Xanana Gusmão led the East Timor independence movement from 1979, when his predecessor was killed in battle with the Indonesian occupation forces. In 1992 he was captured and imprisoned, but continued to be the moral leader of the people of East Timor. On 7 September 1999, after the collapse of the Indonesian dictatorship, he was freed, and moved to bring East Timor to independence under United Nations auspices. This dream becomes reality tonight, at midnight at the start of 20 May 2002, and Xanana Gusmão becomes his country's first recognized president.
He was born José Alexandro Gusmão on 20 June 1946 in the town of Manatuto, educated in Dili the capital and at a Jesuit seminary, and did compulsory service in the Portuguese colonial forces. In 1969 he married Emilia, by whom he was two children, and moved to Melbourne; his family continued to live there through the occupation. In 2000 he married the Austrlian Kirsty Sword, and they are expecting a second child. His name is pronounced something like Sha-na-na Goosh-mowng.

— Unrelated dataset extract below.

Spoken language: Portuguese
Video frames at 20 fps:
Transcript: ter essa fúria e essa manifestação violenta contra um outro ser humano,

He is a poet too. In 1974 he won the colony's national poetry prize for a work called Mauberedias, modelled on Portugal's epic Os Lusíadas. The legend of the "poet warrior" followed him, and he wrote poetry while in prison.

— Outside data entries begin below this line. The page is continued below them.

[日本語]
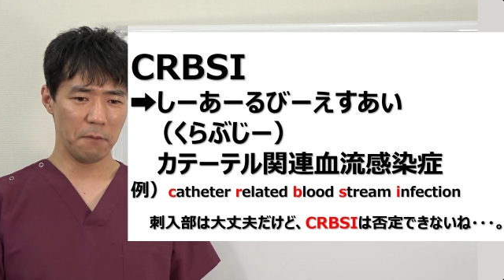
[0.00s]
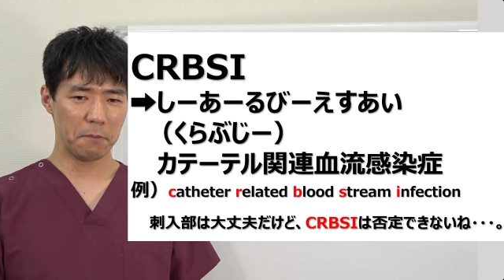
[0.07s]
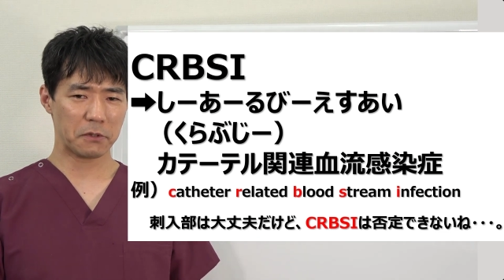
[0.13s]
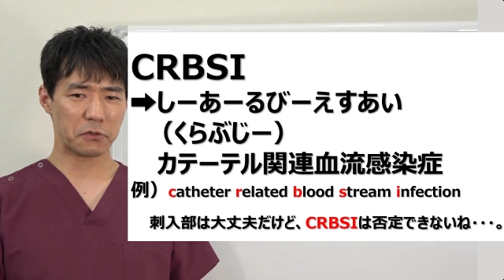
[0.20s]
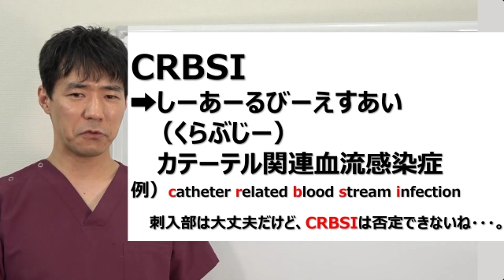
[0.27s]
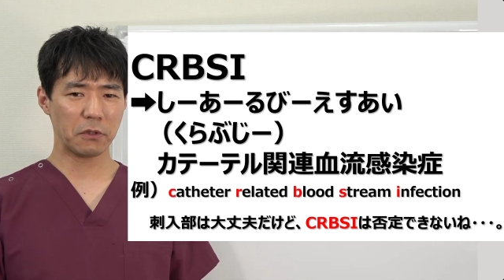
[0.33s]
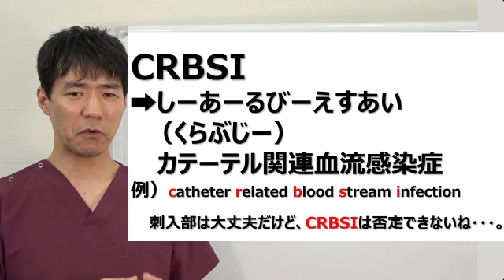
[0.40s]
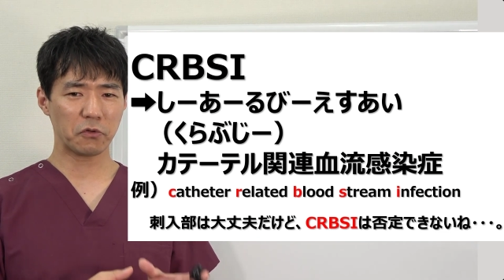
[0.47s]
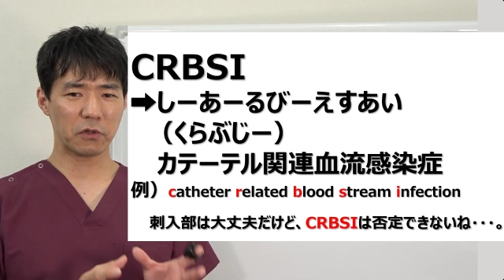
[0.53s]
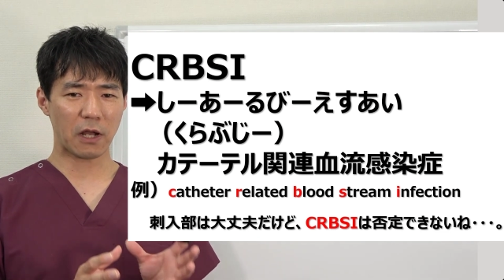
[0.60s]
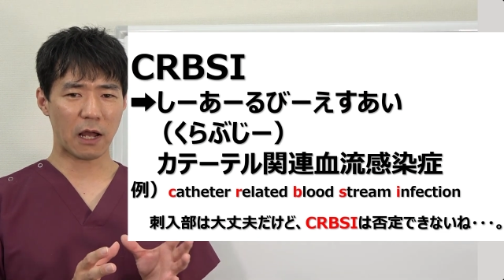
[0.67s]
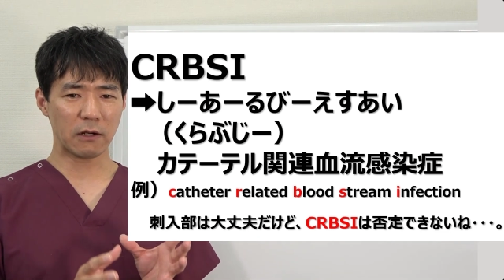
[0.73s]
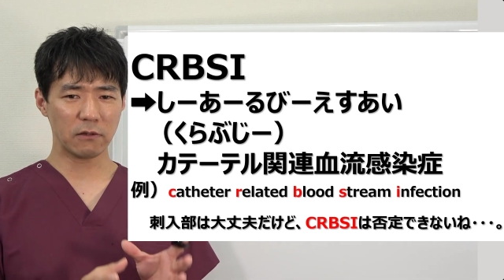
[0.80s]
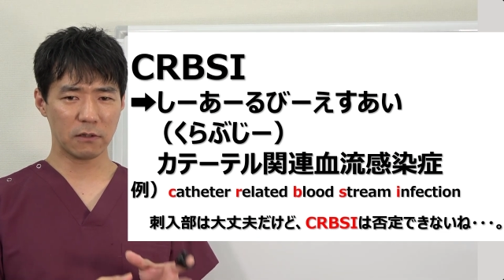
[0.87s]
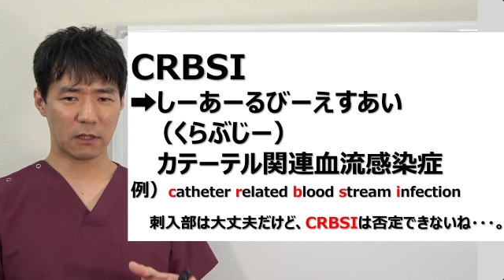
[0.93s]
あ、そんなことが
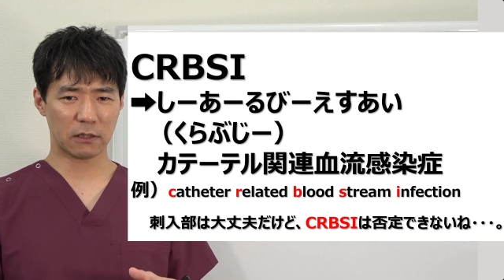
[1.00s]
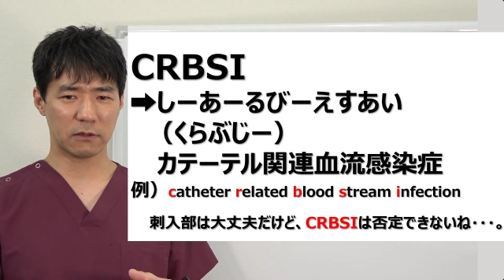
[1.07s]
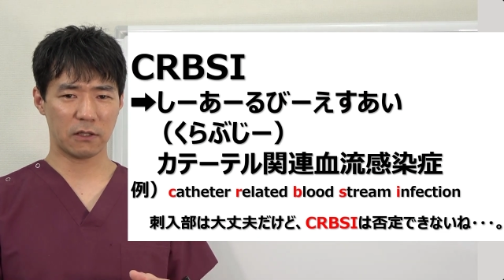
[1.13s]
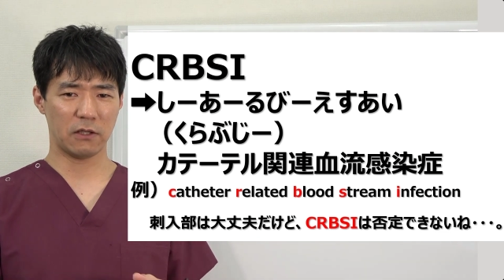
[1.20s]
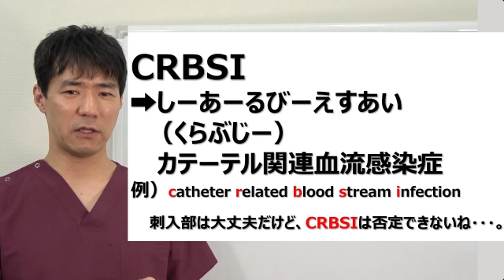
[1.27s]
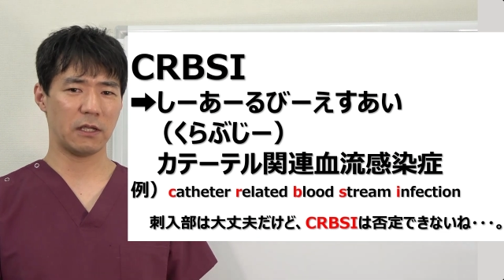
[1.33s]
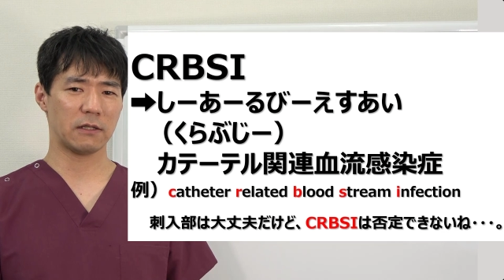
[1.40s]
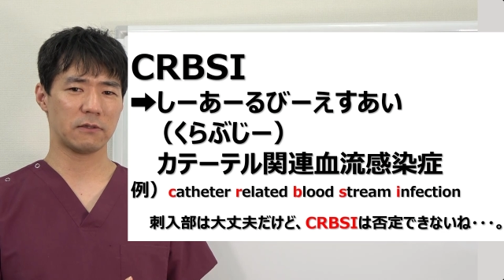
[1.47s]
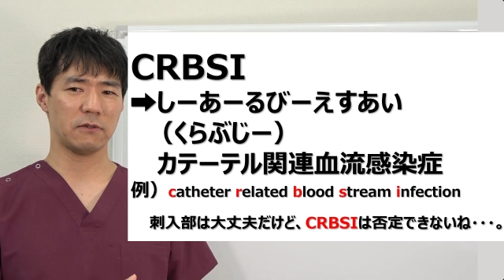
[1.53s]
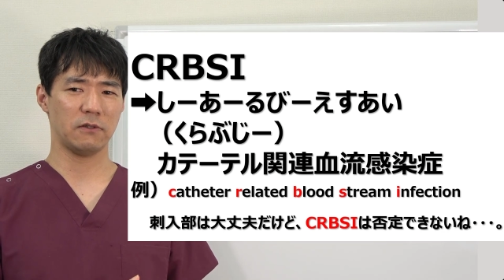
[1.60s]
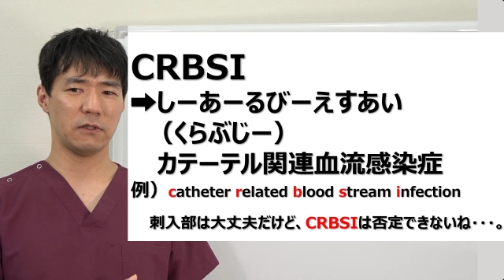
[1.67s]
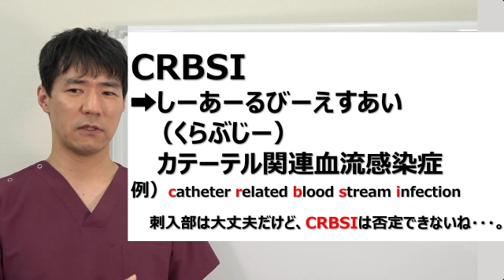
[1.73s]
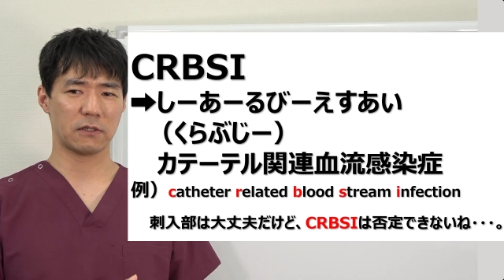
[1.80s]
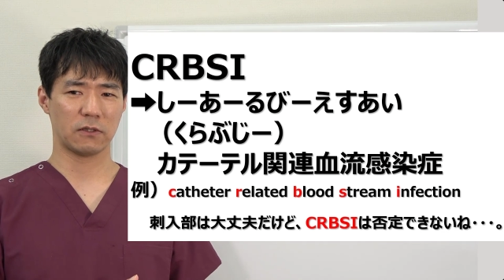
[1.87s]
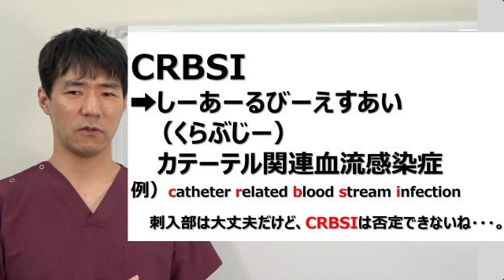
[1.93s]
あるんかっていう気がするん
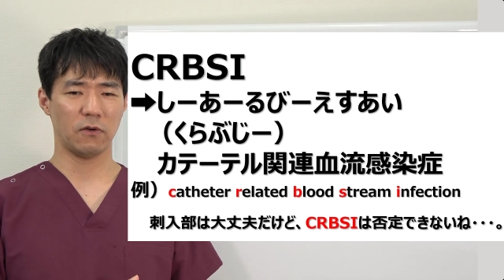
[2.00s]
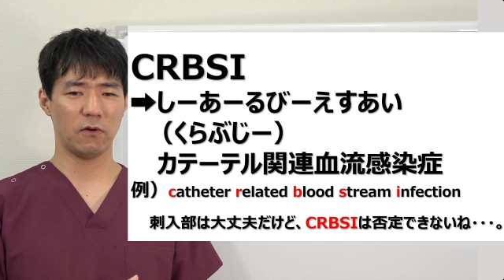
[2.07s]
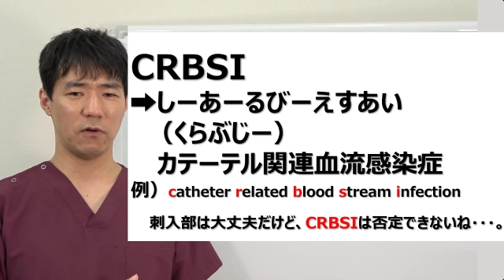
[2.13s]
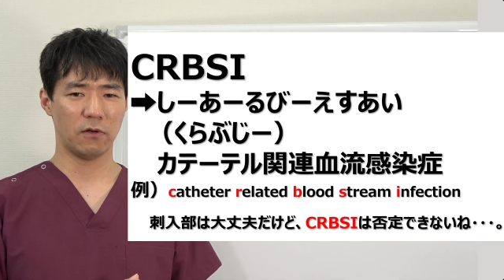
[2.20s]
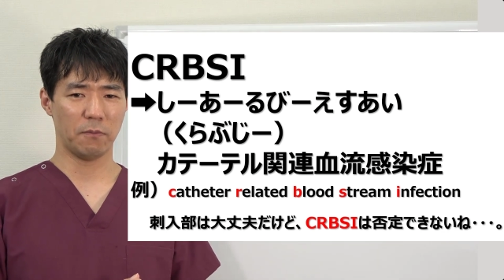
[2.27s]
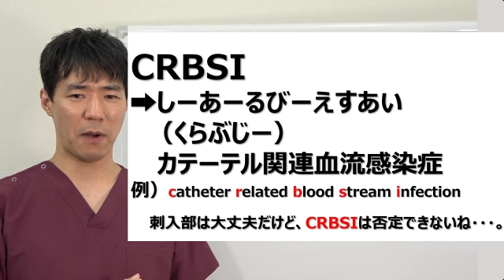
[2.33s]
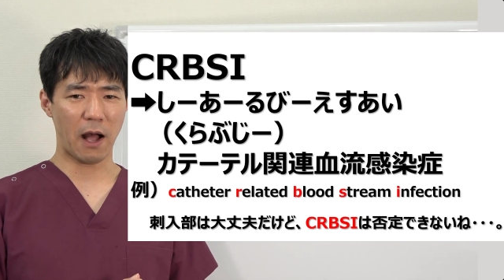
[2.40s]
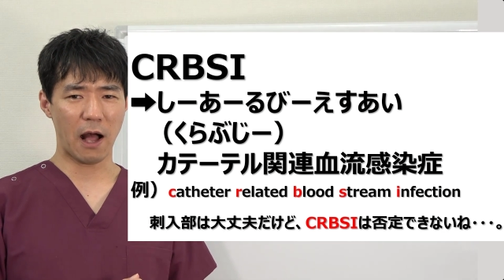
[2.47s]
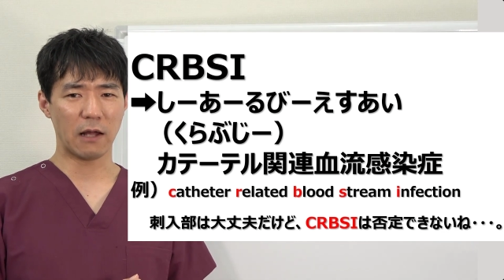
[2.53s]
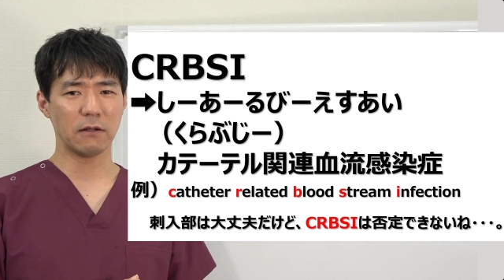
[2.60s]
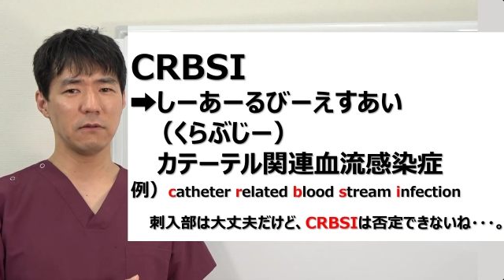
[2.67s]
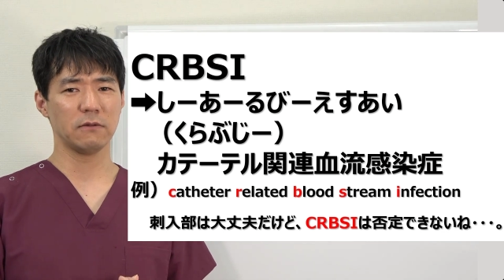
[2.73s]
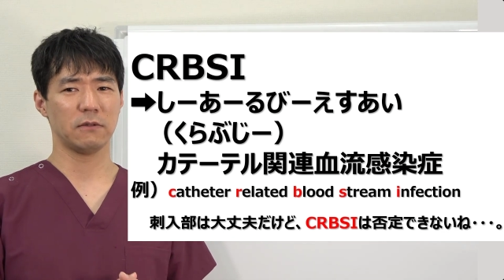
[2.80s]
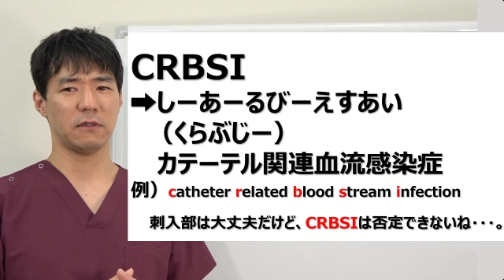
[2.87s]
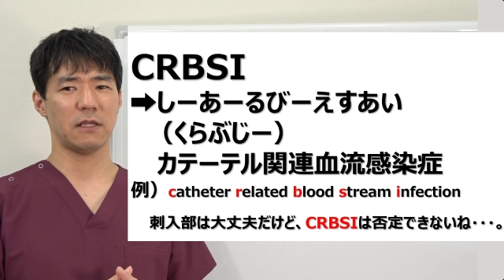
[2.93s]
ですけど、まあ、あ
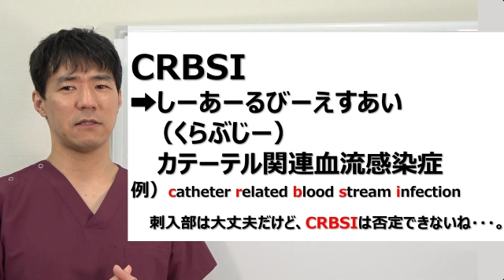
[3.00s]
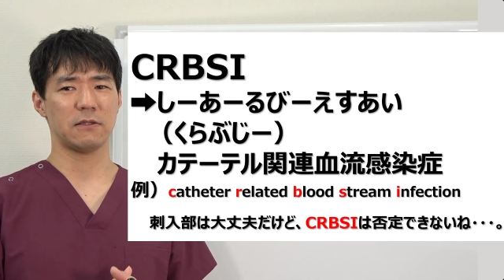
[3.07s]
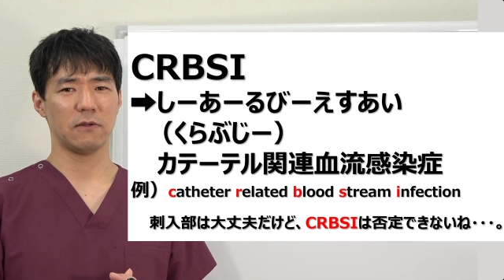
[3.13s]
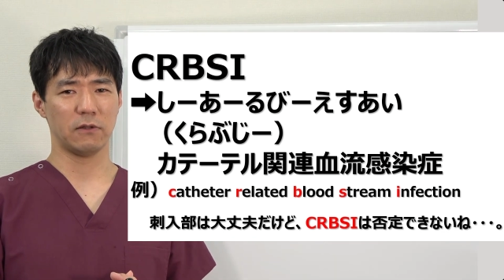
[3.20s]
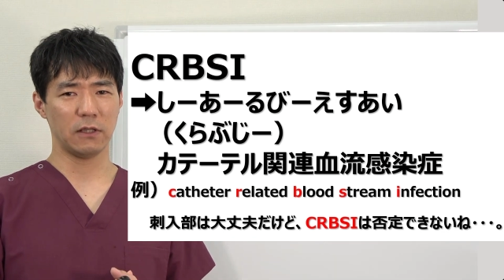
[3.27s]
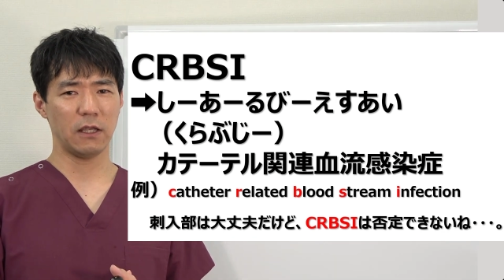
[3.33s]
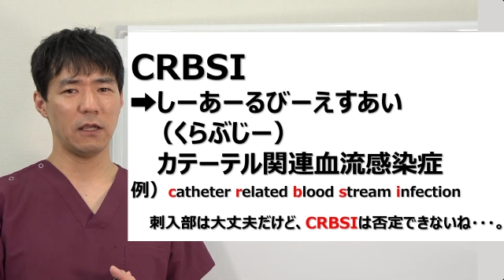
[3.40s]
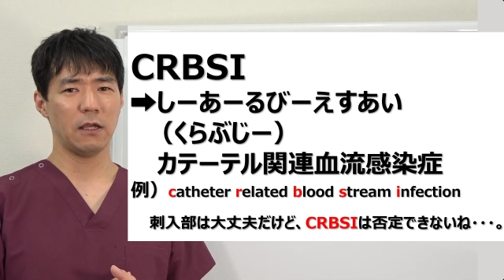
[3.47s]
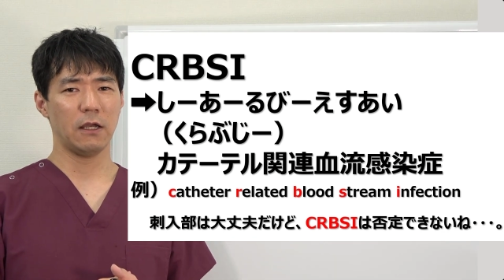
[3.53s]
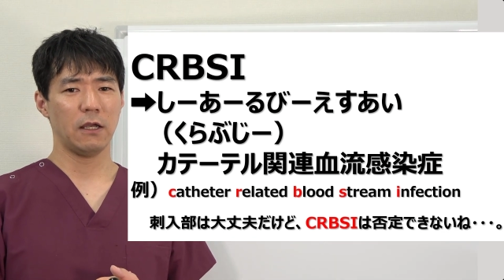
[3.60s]
るんですよね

After the April 1974 coup in Portugal, decolonization began rapidly, though less so in the remote and tiny colony of Portuguese Timor. But towards the end of 1975 there were political parties actively working for independence or for integration with their giant neighbour Indonesia, who already ruled the western half of Timor island. Gusmão returned to Timor in November to support Fretilin, the main pro-independence liberation movement. A short civil war between parties led to the proclamation of the Democratic Republic of East Timor (DRET) and an Indonesian invasion. Fretilin took to the hills and fought a guerrilla war. Their first president was killed in ambush in 1979, and Gusmão succeeded him.
After his capture in 1992 he was tried and imprisoned; after the fall of Suharto the Indonesian forces accepted that they could never win in East Timor, despite twenty years of genocide and assimilation. All they could hope for was a sympathetic administration that would accept being an autonomous province of Indonesia. They secretly funded militias to destroy the economy and terrorize the people before a referendum in August 1999. Through all this Xanana Gusmão continued to work for peace and independence and reconciliation.

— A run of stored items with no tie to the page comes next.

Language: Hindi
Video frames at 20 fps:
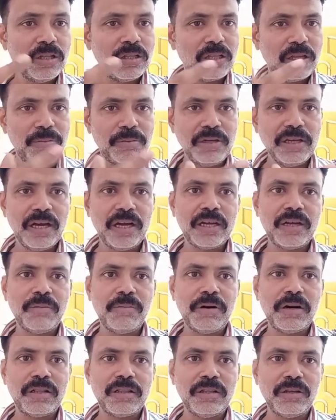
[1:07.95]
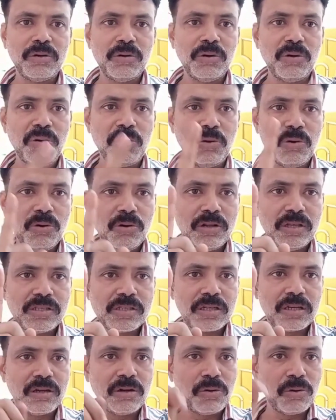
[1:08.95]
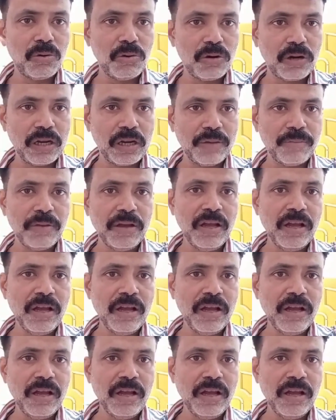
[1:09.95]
तभी आगे बढ़ते हो नो रिस्क नो गेम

There has been little question in anyone's mind but his own that he is the best person to lead East Timor into the free world. He was reluctant, would have preferred to be a pumpkin farmer or a photographer. He and the foreign minister José Ramos Horta split from the Fretilin movement before the final vote, to give new people the chance to move up, and he was criticized by Mari Alkatiri, who becomes his new prime minister, but there was no doubt Gusmão would sweep the poll on 14 April. His presidential term is five years.